Harvest Chicken & Sweet Potato Salad
- 2 large sweet potatoes, diced (about 800 grams)
- 1 pound chicken breast (skinless)
- 1 1/2 cup whole cranberries
- 1/2 cup halved pecans
- 1/4 cup packed parsley, roughed chopped
- 2 tablespoons + 1 teaspoon avocado oil, divided
- 1 teaspoon garlic powder
- 1/2 teaspoon ginger
- 1/2 teaspoon cinnamon
- pinch of red pepper flakes
- salt and pepper, to taste
- Preheat oven to 375 degrees Fahrenheit. Line two baking sheets with parchment paper. Mix diced sweet potatoes with 2 tablespoon avocado oil and salt and pepper. Place and baking sheets and roast for 30 minutes.

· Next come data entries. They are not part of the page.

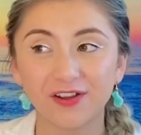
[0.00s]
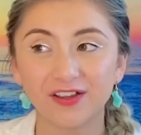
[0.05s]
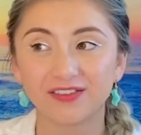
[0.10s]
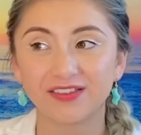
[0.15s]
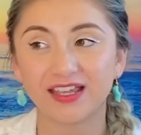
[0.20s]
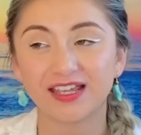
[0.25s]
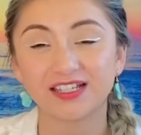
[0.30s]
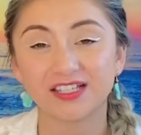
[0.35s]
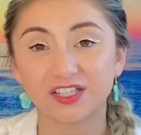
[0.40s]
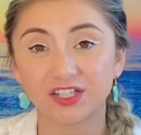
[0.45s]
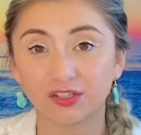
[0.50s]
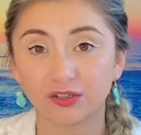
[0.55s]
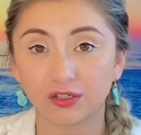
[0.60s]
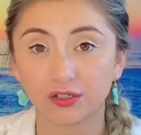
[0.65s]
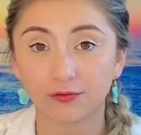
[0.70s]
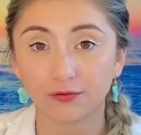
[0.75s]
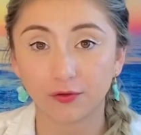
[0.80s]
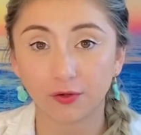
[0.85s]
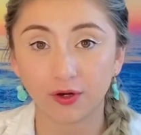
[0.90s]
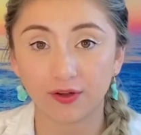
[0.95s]
things to
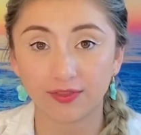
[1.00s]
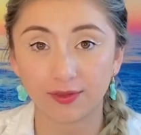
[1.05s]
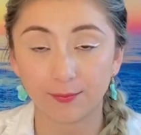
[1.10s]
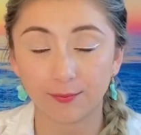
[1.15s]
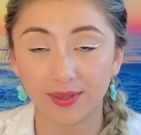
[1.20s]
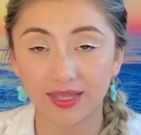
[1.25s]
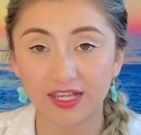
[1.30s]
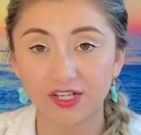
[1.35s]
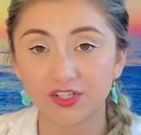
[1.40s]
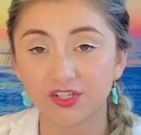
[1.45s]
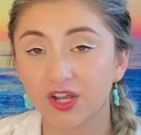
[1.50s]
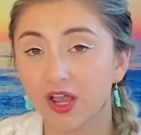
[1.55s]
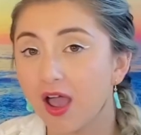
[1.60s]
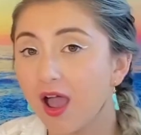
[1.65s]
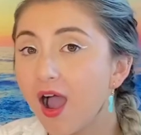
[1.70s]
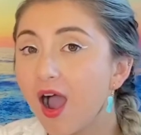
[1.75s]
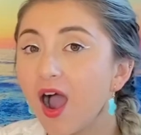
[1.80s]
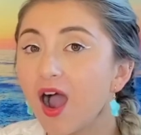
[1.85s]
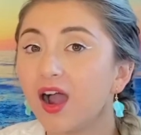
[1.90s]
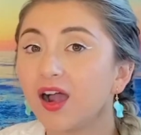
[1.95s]
look for on the beach
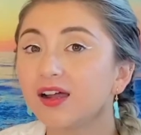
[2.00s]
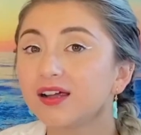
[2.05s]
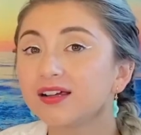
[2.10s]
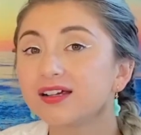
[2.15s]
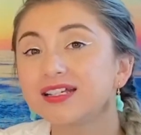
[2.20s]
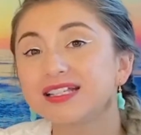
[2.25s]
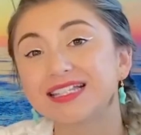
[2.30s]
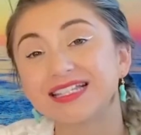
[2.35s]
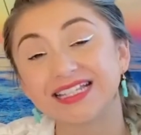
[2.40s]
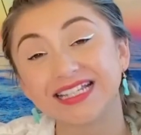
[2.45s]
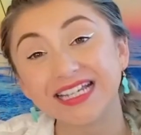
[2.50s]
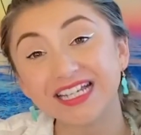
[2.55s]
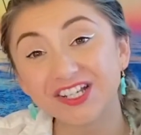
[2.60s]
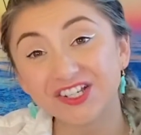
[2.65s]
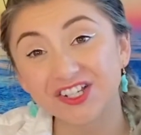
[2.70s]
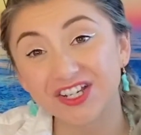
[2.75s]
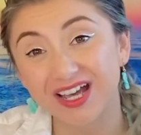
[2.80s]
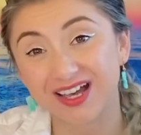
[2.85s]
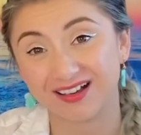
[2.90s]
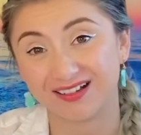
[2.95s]
are
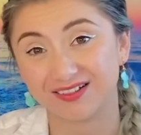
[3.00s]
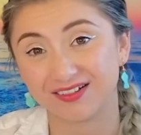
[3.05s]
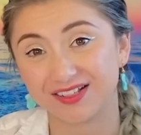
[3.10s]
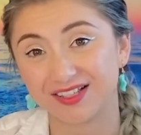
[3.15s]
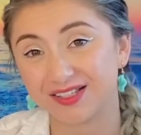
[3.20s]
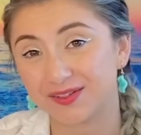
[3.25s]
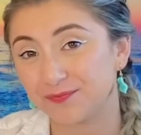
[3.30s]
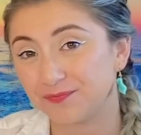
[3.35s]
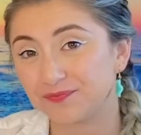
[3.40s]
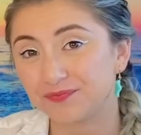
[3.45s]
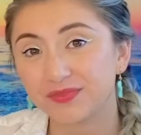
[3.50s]
seashells.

- While the sweet potatoes bake, make the chicken. Mix garlic, ginger, cinnamon, red pepper flakes, and salt and pepper in a small bowl. Rub evenly over chicken. Heat a medium skillet over medium heat. Add 1 teaspoon avocado oil and let it get hot, about 30 seconds. Cook chicken breast until cooked through and no pink remains, about 20 minutes. Once it is done, remove from heat and let cool. Shred with either a fork or pull apart with your hands.
- Make the dressing. Mix all ingredients in a small bowl.
- Place chicken, cranberries, pecans, parsley, and cooked sweet potatoes in a large bowl. Pour over dressing and mix well.